Les heures qui suivent le putsch s’illustrent par une répression systématique. À Port-au-Prince, les quartiers populaires demeurés fidèles à Aristide deviennent la cible d’opérations militaires caractérisées par l’usage indiscriminé de la force. Les témoignages convergent sur l’ampleur des exécutions sommaires, disparitions forcées et violences généralisées. Les bilans établis par les organisations de défense des droits humains font état de centaines de victimes, tandis que l’exil forcé de milliers de citoyens par voie terrestre et maritime vers les côtes américaines traduit la désintégration immédiate du tissu social et la fuite des forces vives du pays.

Au plan international, le coup d’État entraîne une réaction ferme mais mesurée. L’Organisation des Nations unies et l’Organisation des États américains condamnent la prise de pouvoir anticonstitutionnelle et exigent le rétablissement de la légalité démocratique. Les États-Unis, après une phase d’ambiguïté liée à leurs rapports traditionnels avec l’armée haïtienne, optent pour une politique de sanctions et de suspension de l’aide bilatérale. Cependant, l’efficacité de ces mesures demeure limitée à court terme, permettant à la junte militaire de se maintenir malgré son isolement diplomatique croissant.

À l’échelle interne, les nouvelles autorités imposent un régime de terreur destiné à neutraliser les institutions démocratiques issues de la Constitution de 1987. L’appareil d’État est instrumentalisé au profit de l’armée, les médias indépendants sont réduits au silence, et l’opposition politique est contrainte soit à la clandestinité, soit à l’exil. La création et l’utilisation des « attachés », groupes paramilitaires voués à l’intimidation et à la violence, institutionnalisent la peur comme mode de régulation sociale et politique. L’idéal démocratique de 1990 est ainsi rapidement anéanti par une gouvernance répressive.
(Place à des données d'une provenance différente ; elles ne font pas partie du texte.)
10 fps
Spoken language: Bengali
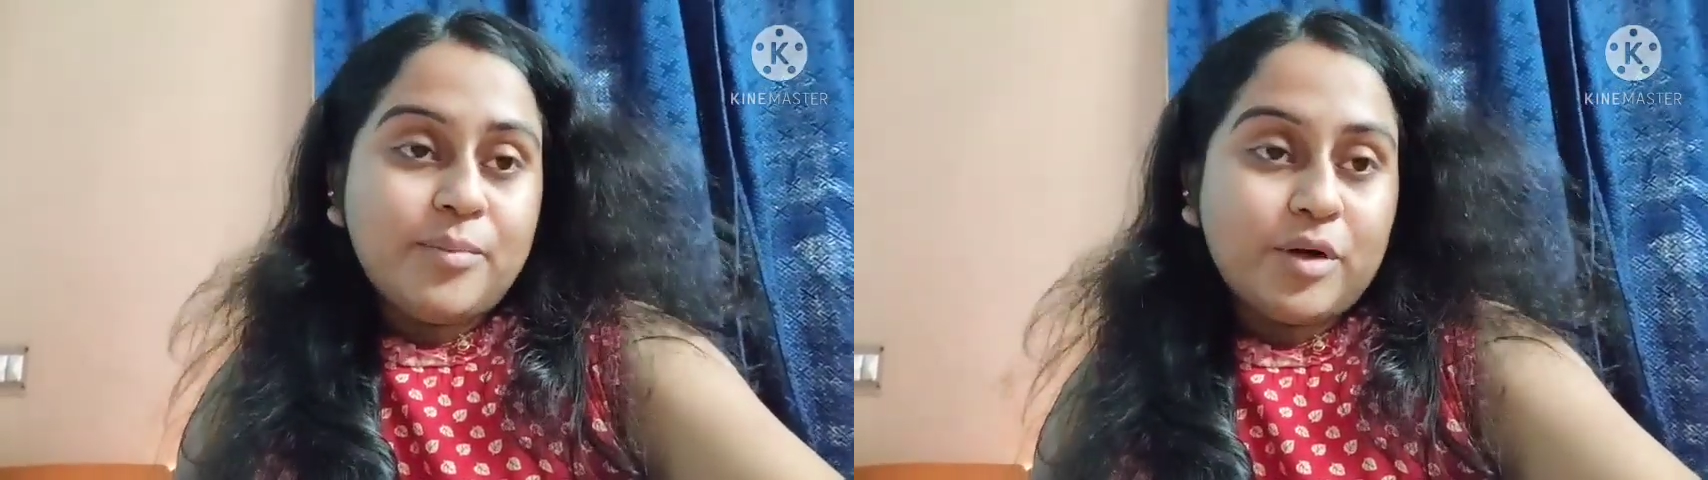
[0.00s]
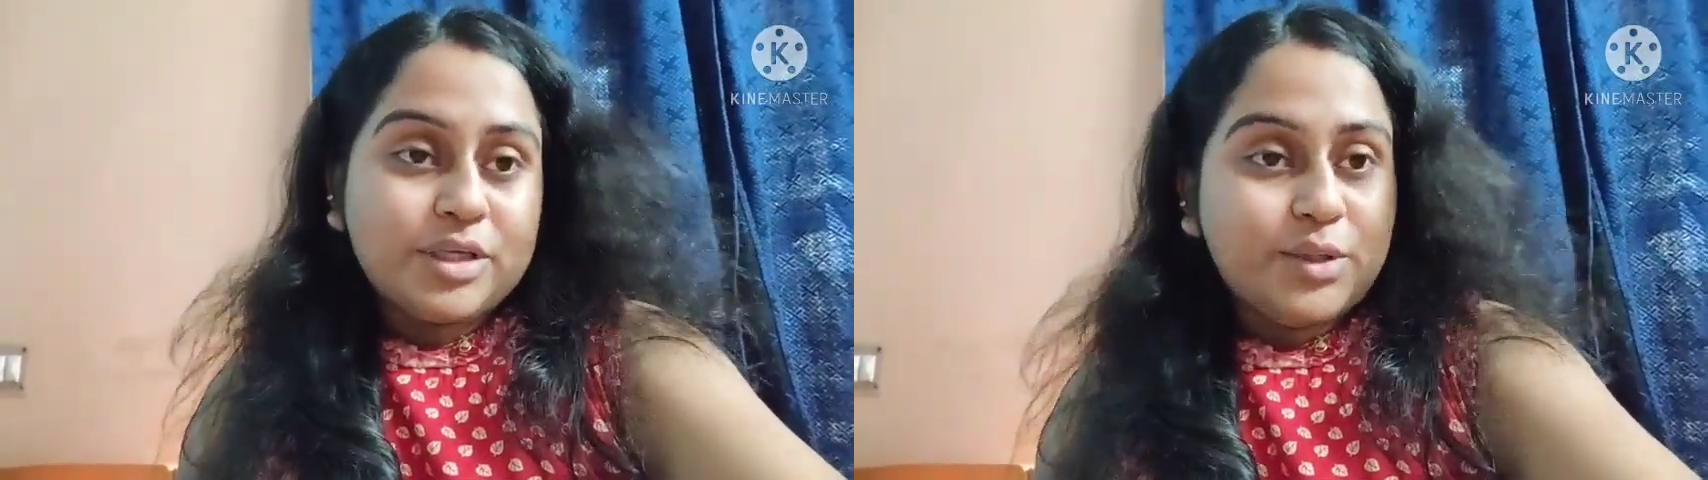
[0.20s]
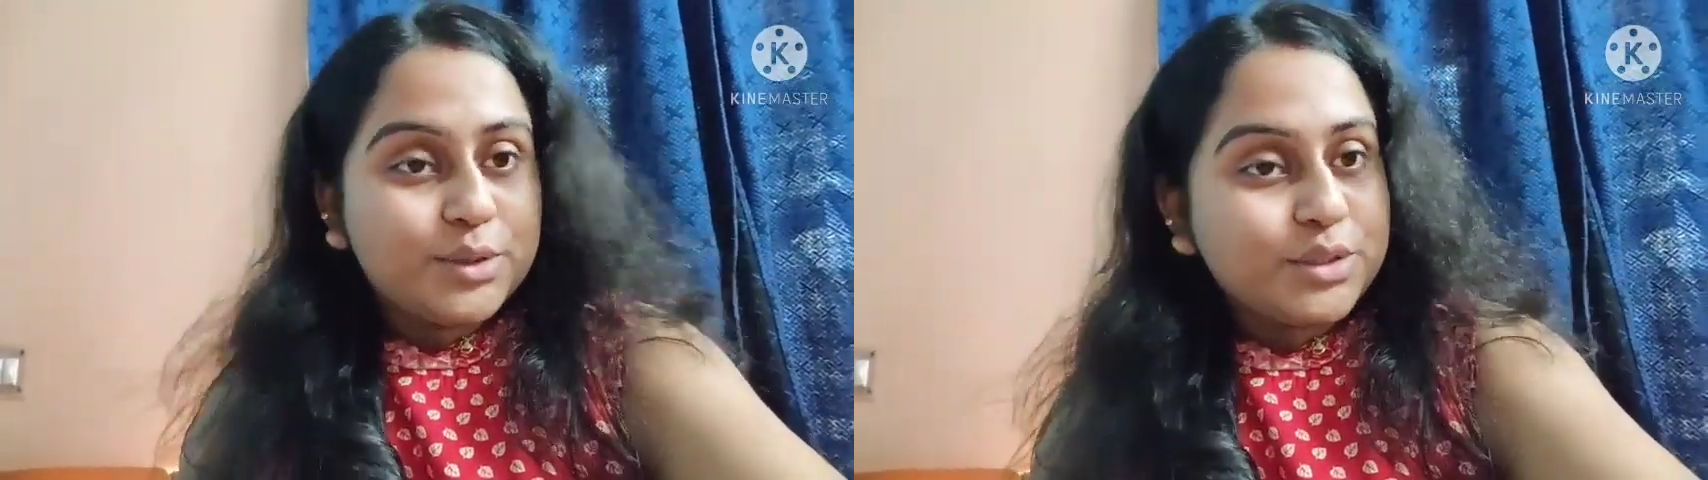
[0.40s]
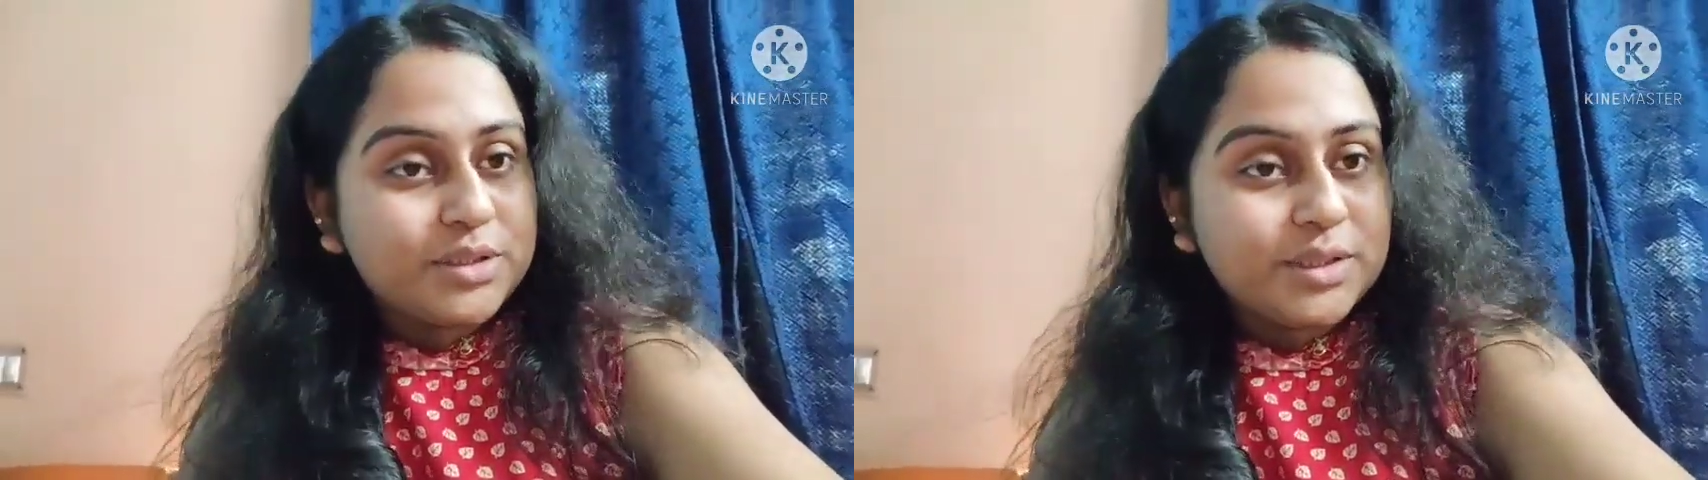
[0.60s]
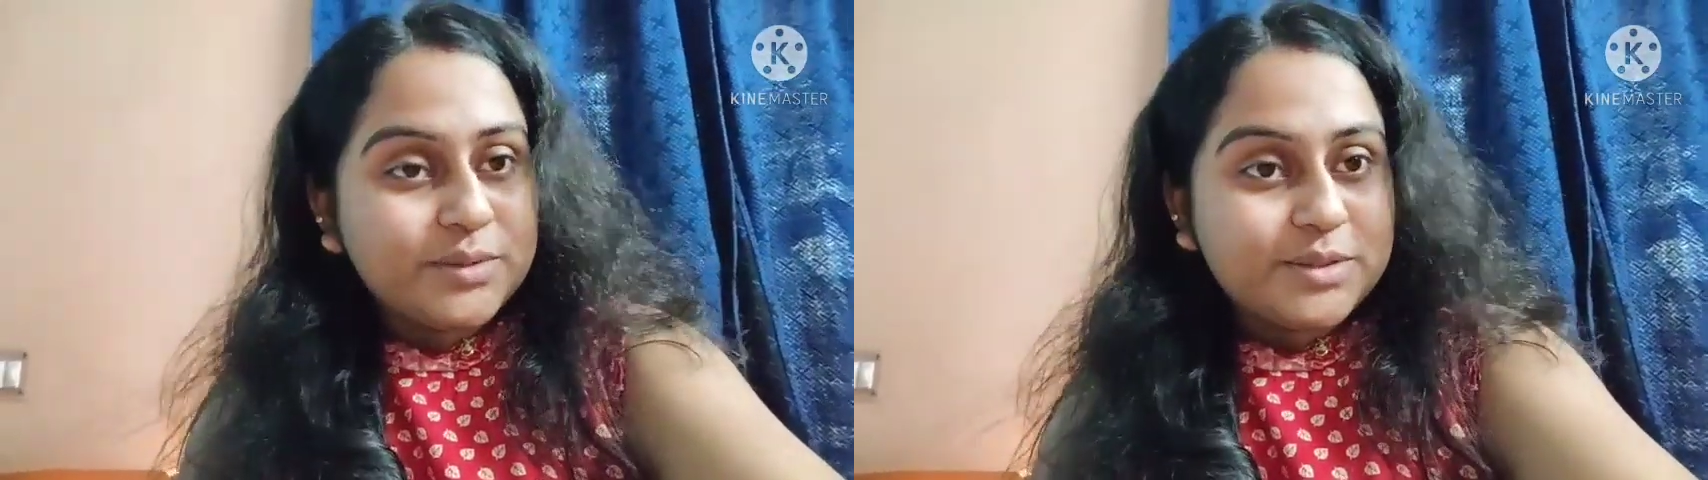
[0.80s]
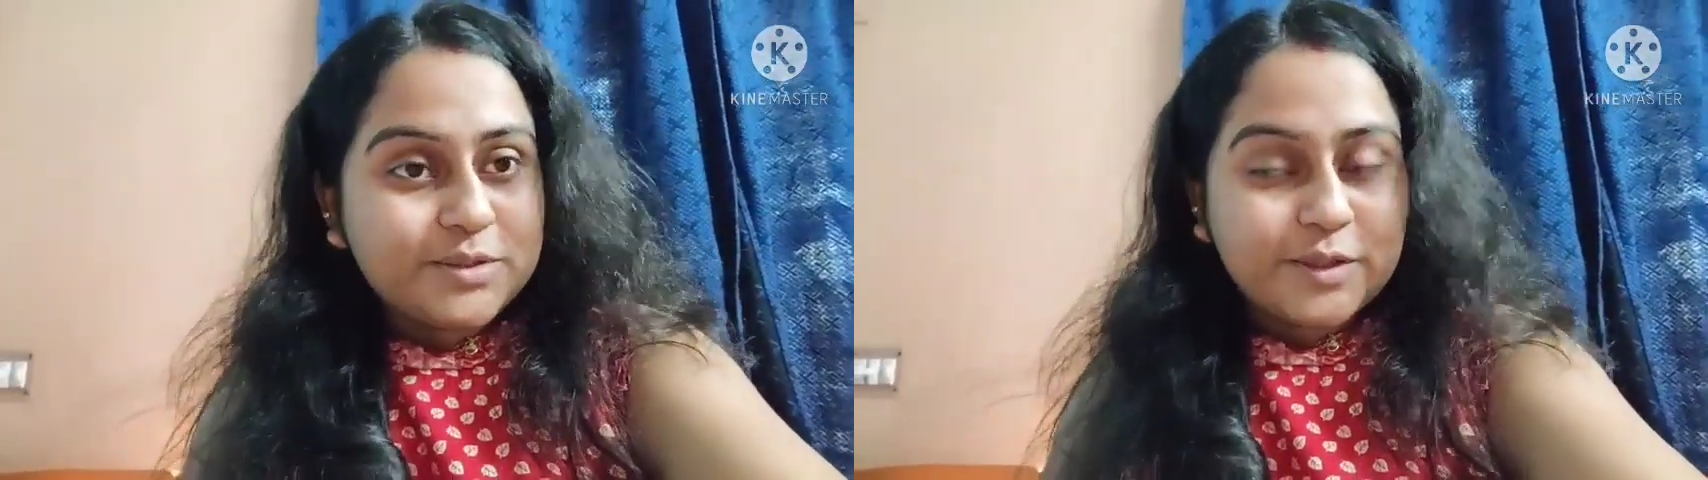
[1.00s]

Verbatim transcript: বডি লোশনও ইউজ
Enfin, en interrompant brutalement la dynamique démocratique initiée après 1986, l’événement du 29 septembre 1991 instaure une période de trois années de répression, d’instabilité et de crise humanitaire aiguë. Ce n’est qu’en octobre 1994, sous l’égide de l’opération multinationale « Uphold Democracy » conduite par les États-Unis, que Jean-Bertrand Aristide est rétabli dans ses fonctions présidentielles. Néanmoins, les séquelles institutionnelles et sociales du putsch — persistance de la méfiance envers l’État, fragilité des régimes civils, survivance de logiques militaro-clientélistes et culture de l’impunité — continuent de marquer la trajectoire politique haïtienne plus de trois décennies après.